The next days of Perseverance on Mars will be crucial
Perseverance has been collecting pieces of rock since its arrival on Mars. Stored in titanium tubes, they will be voluntarily released into nature. NASA has just confirmed that the first “sample deposit” would be formed around “Three Forks”, a plain on the red planet.
10 tubes will be dropped on Martian soil over the next month. They will stay there for years. In 2030, the MSR (Mars Simple Return) mission led by NASA and the ESA (European Space Agency) should collect these samples to bring them back to Earth.

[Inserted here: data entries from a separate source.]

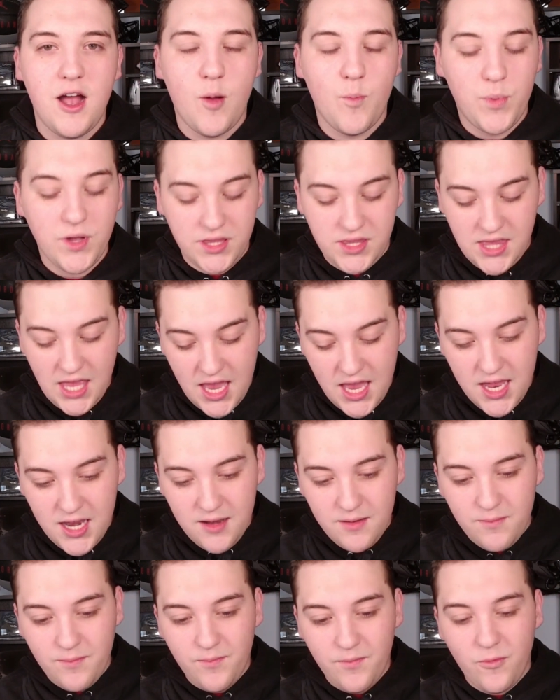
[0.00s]
But
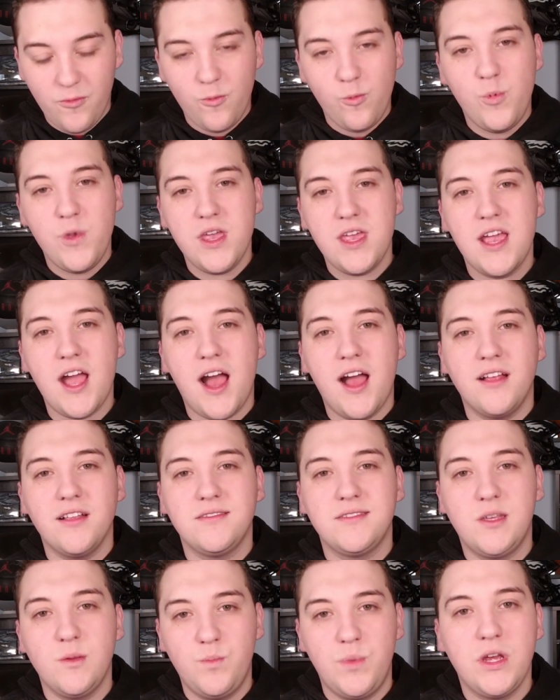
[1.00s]
then we got
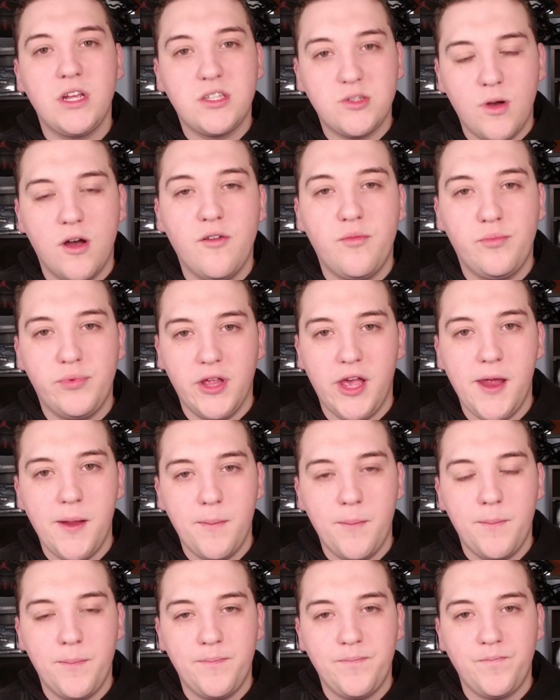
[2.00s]
to Big 12 play
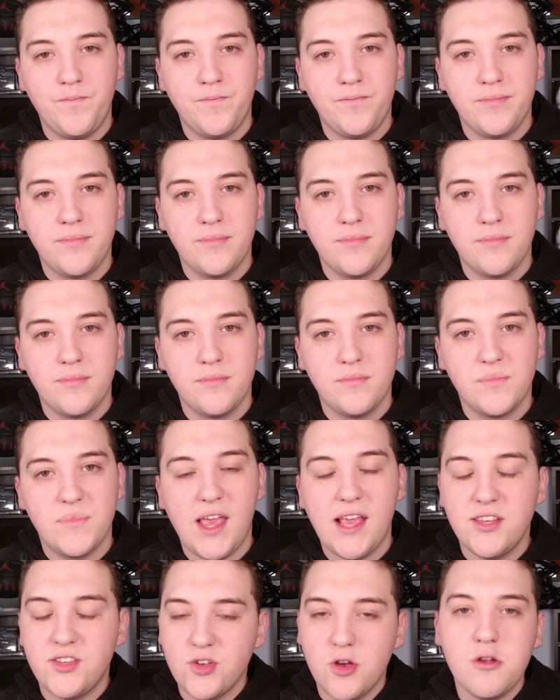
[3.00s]

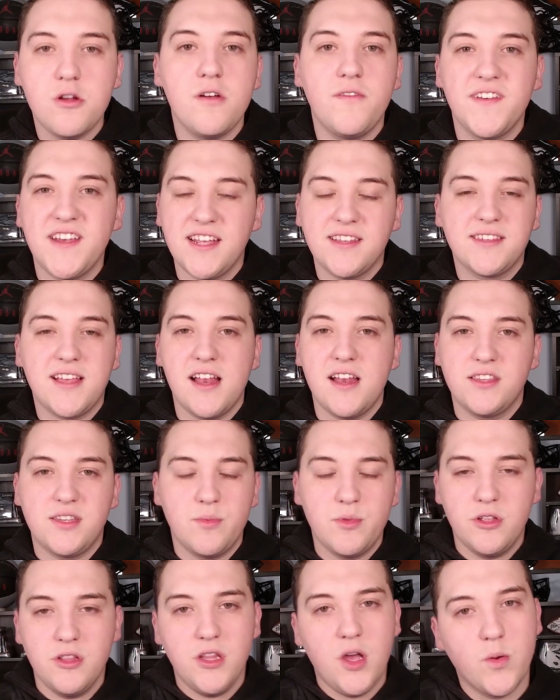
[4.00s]
they start off against kind of some
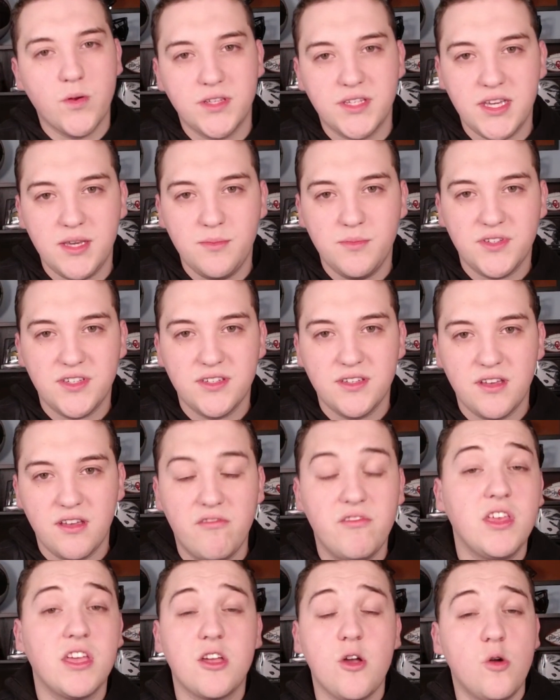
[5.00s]
of the lower teams. I
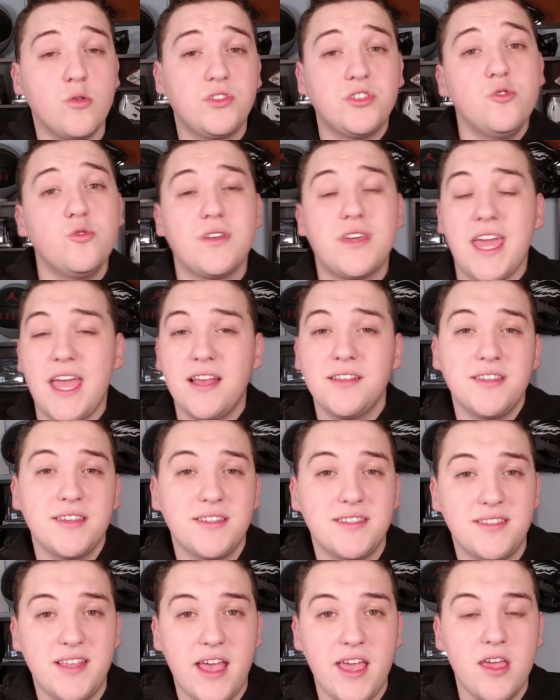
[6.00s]
mean, they go to Kansas
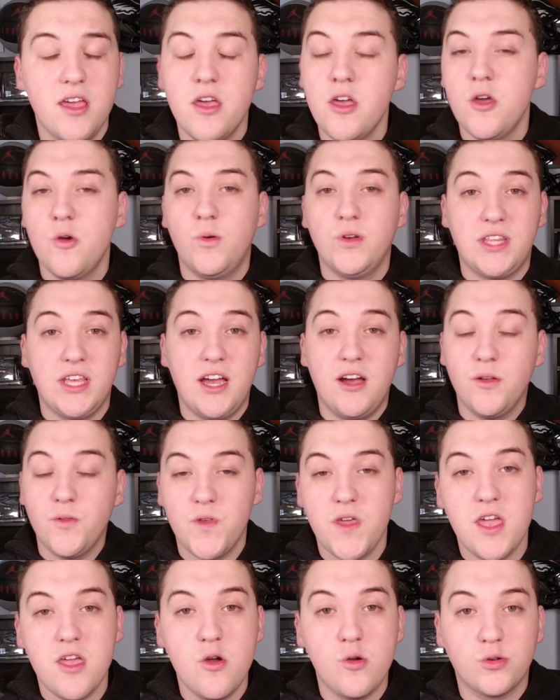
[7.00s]
State with a
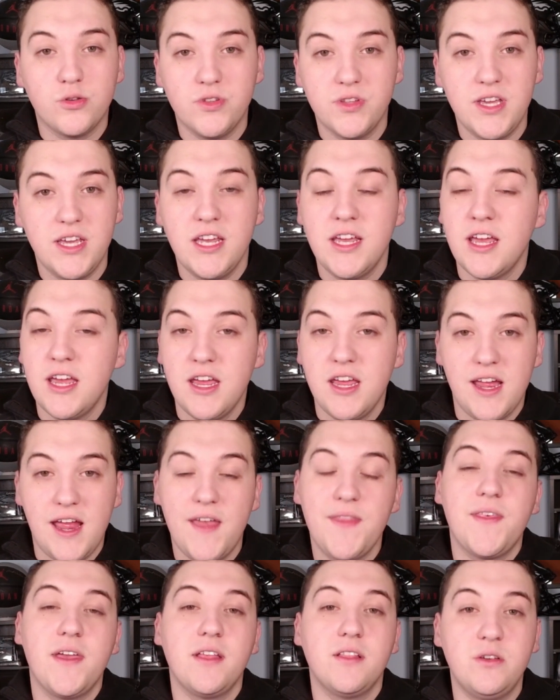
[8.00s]
healthy Ayoka Lee,
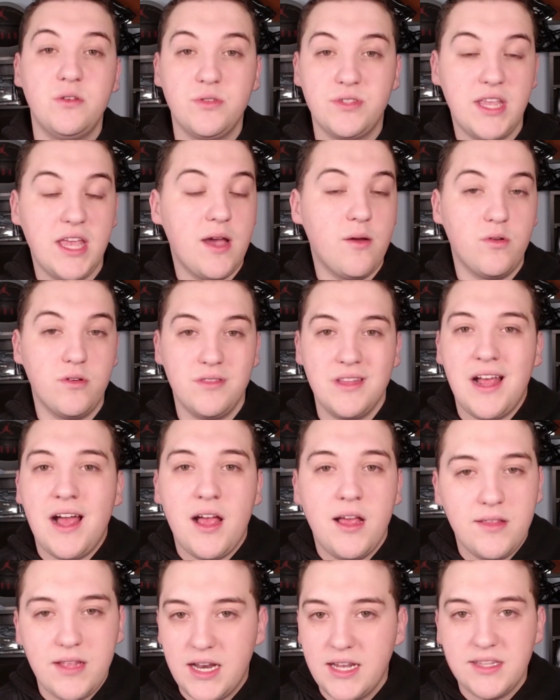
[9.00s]
and they lose that one.
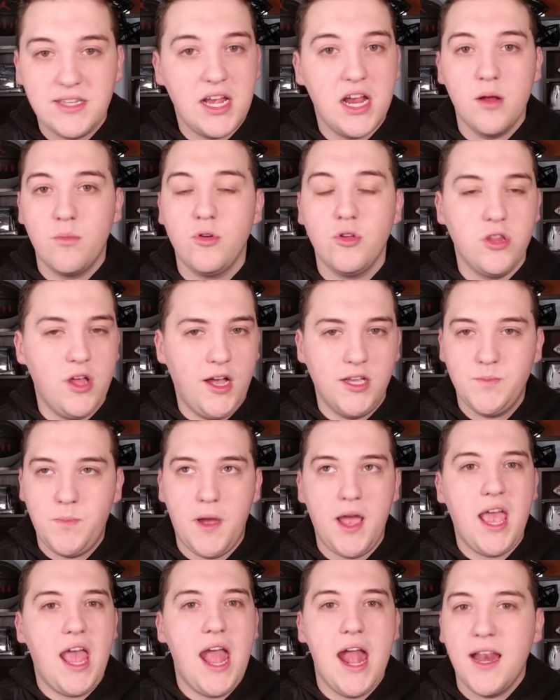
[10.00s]
Not not a terrible loss
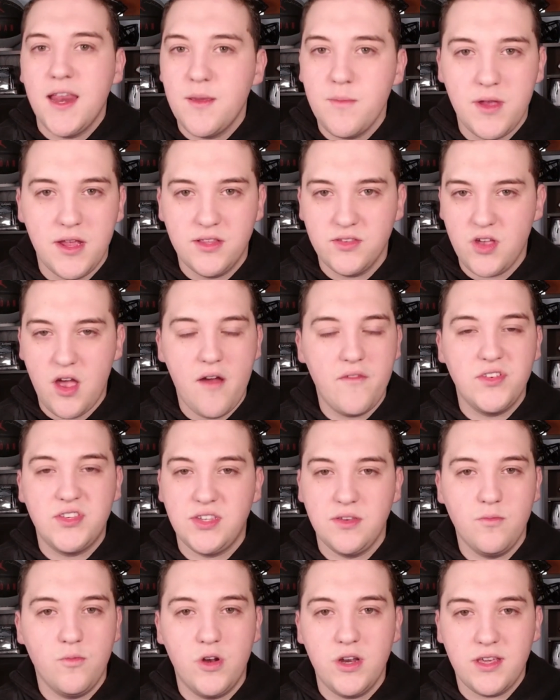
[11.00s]
by any means.
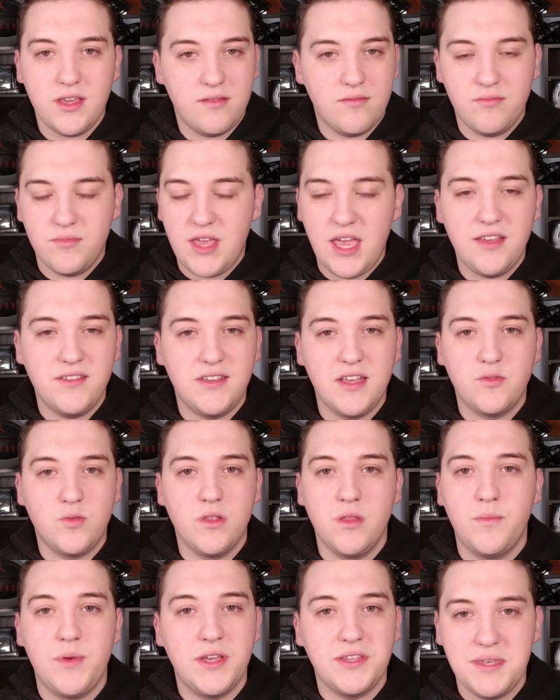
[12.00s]
Obviously, one K State's
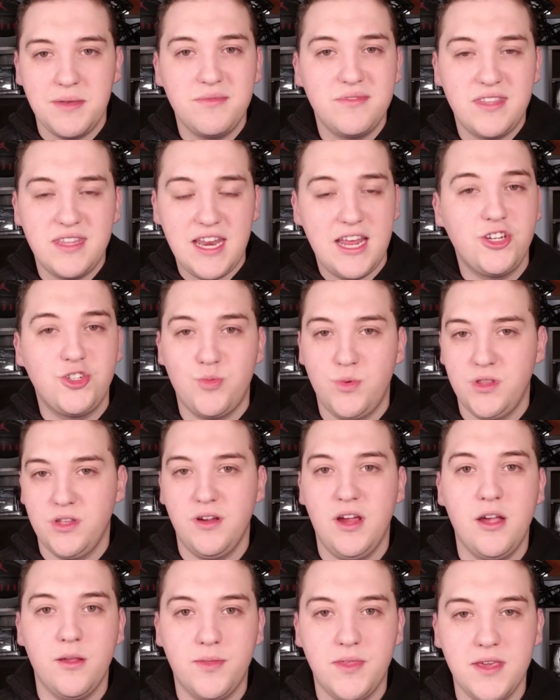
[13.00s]
one of the best teams in the nation when they're
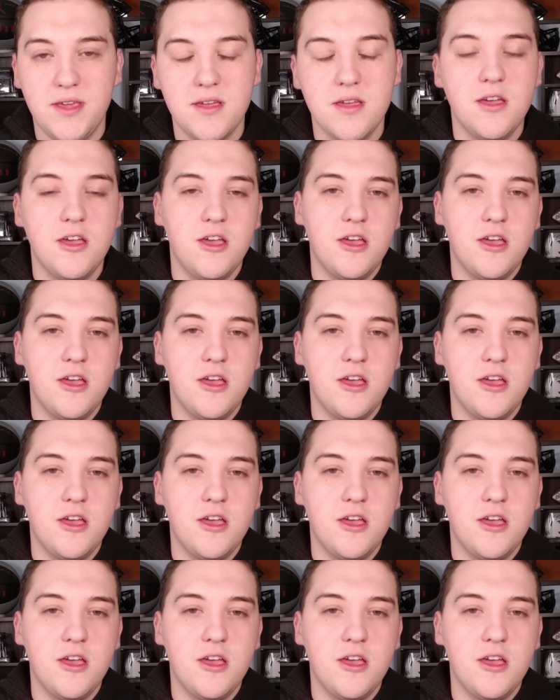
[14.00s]
healthy.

This mission should allow the best terrestrial laboratories to study the Martian rock, in particular that of the Jezero crater where Perseverance is located. NASA suspects this area to be an ancient lake. Millions of years ago it would have harbored life.
A return mission in 2030
Despite the technological power of current rovers like Perseverance, it is impossible to embed entire laboratories in the robot. To conduct the most precise experiments possible, NASA must therefore bring pieces of Martian rock back to Earth in order to study them.
The ground study of lunar rocks in the 1970s had made it possible to learn much more about our satellite. NASA now hopes the same will happen with Mars. On the ground of the Red Planet, the Perseverance rover will now have to tread carefully.

The “Threee Forks” plain seen by the Perseverance rover © NASA / JPL
It will be necessary to deposit the small titanium tubes, only about ten centimeters large, with great precision. The Earth return mission won’t arrive until 2030. By then, the tubes may be covered in Martian dust. During the next decade, the MSR mission will consist of a Martian warner, ready to return to Earth.
NASA is already planning a plan B
Two small helicopters designed on the plans of Ingenuity should take care of the logistics once there. Their mission will be to recover the 10 Martian rock tubes before bringing them back to the mother ship. NASA, cautious, has a plan B.
The 10 tubes deposited by Perseverance on the surface all have a “double” extracted from the soil of the red planet under the same conditions. They will remain in the “belly” of the Perseverance rover. NASA hopes that he will still be active in 2030, he will be able to join MSR and hand-deliver his samples.
Analysis of these pieces of rock and dust should allow NASA to find traces of microbial life. Such a discovery would call into question all our knowledge of the Universe.